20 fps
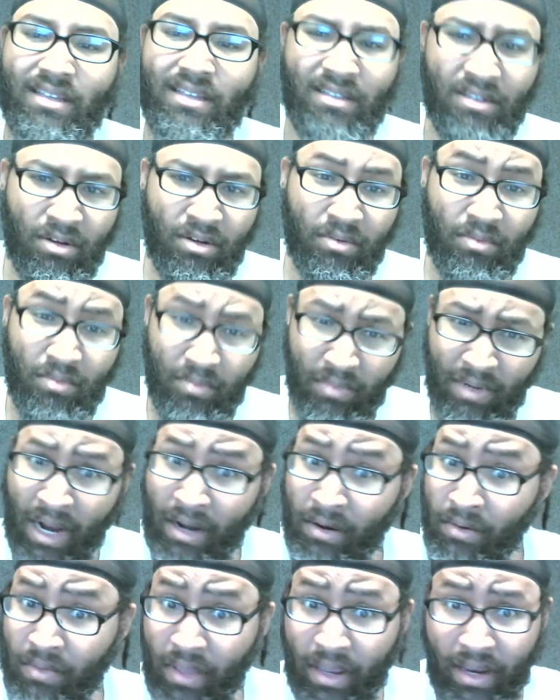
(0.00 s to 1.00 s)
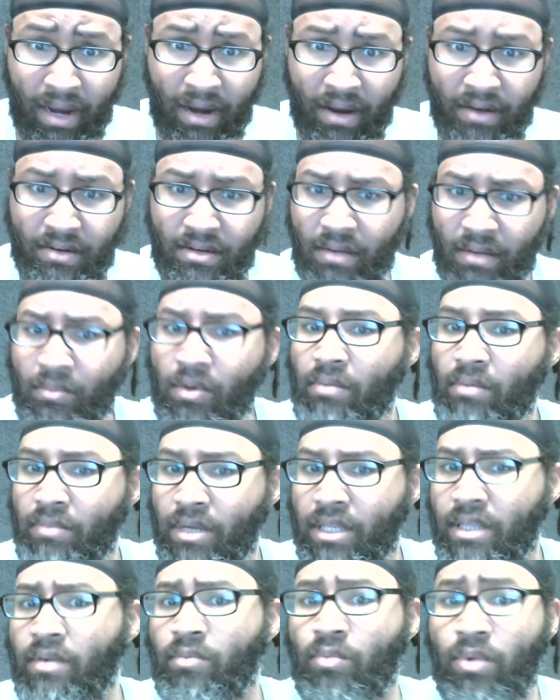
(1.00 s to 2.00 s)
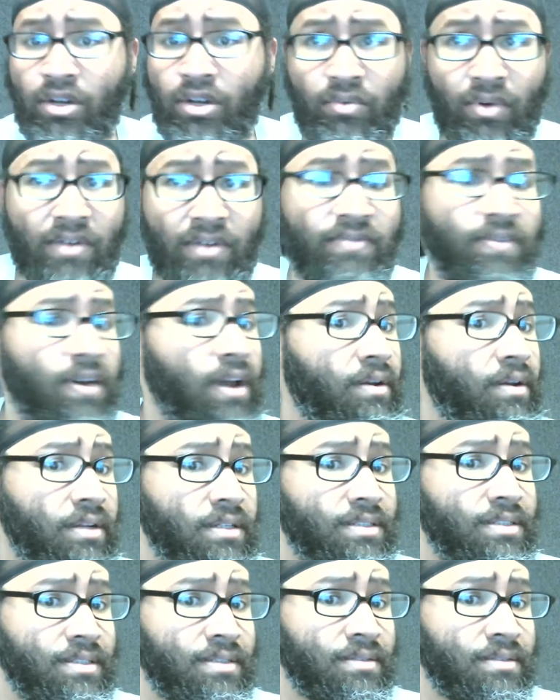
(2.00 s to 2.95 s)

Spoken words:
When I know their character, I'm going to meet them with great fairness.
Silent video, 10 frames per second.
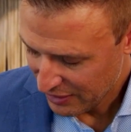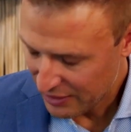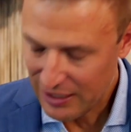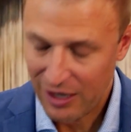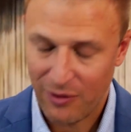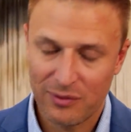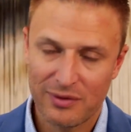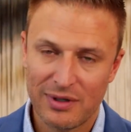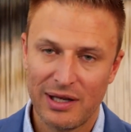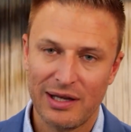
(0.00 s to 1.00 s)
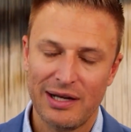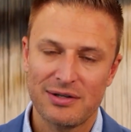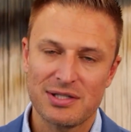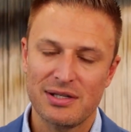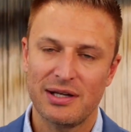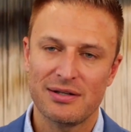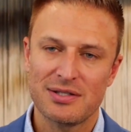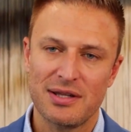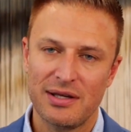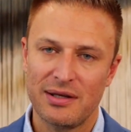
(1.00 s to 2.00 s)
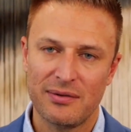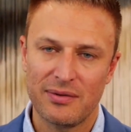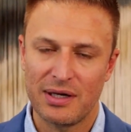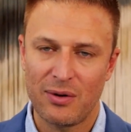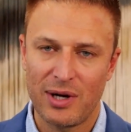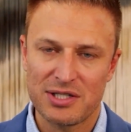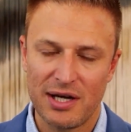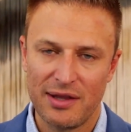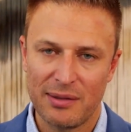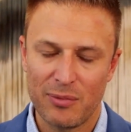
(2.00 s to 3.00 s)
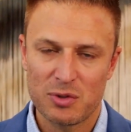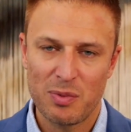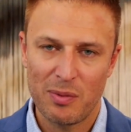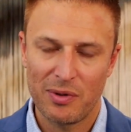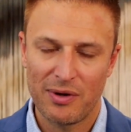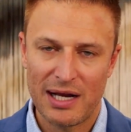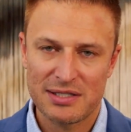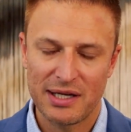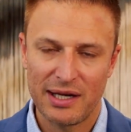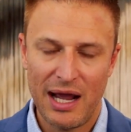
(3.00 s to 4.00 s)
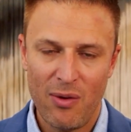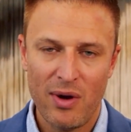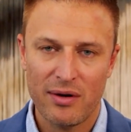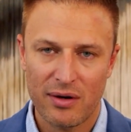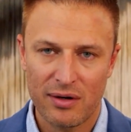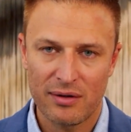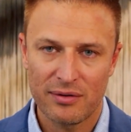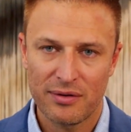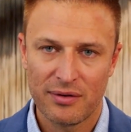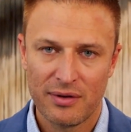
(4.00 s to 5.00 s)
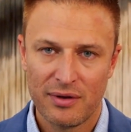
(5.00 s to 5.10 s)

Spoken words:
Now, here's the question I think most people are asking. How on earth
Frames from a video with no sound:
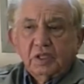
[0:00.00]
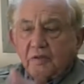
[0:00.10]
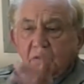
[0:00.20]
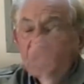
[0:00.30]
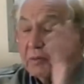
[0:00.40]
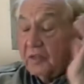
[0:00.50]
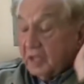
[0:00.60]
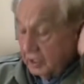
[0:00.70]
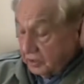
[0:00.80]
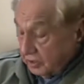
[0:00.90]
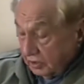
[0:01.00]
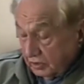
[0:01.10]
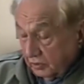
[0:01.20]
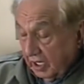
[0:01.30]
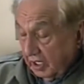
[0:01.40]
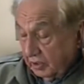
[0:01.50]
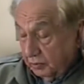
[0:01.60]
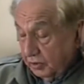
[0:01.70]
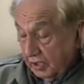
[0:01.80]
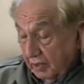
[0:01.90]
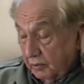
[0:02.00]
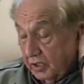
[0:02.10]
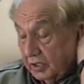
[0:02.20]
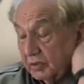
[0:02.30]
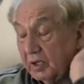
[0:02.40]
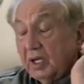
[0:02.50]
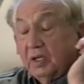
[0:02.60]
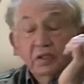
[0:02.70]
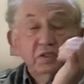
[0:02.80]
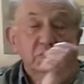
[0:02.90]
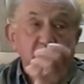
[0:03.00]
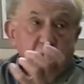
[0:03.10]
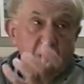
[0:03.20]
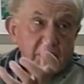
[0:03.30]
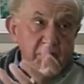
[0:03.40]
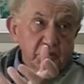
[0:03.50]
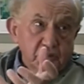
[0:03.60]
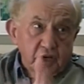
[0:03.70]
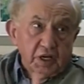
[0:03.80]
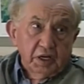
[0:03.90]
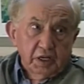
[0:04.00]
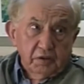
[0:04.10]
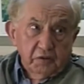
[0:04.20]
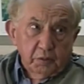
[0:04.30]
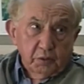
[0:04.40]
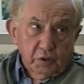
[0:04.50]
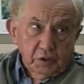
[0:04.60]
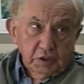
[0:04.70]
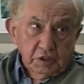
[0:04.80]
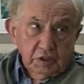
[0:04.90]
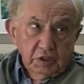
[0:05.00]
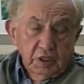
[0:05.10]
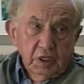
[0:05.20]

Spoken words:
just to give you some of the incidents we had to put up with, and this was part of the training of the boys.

▶ DIRECTIONS
Show all lines in the records above that hold "video".

▶ EXPECTED OUTPUT
Silent video, 10 frames per second.
Frames from a video with no sound:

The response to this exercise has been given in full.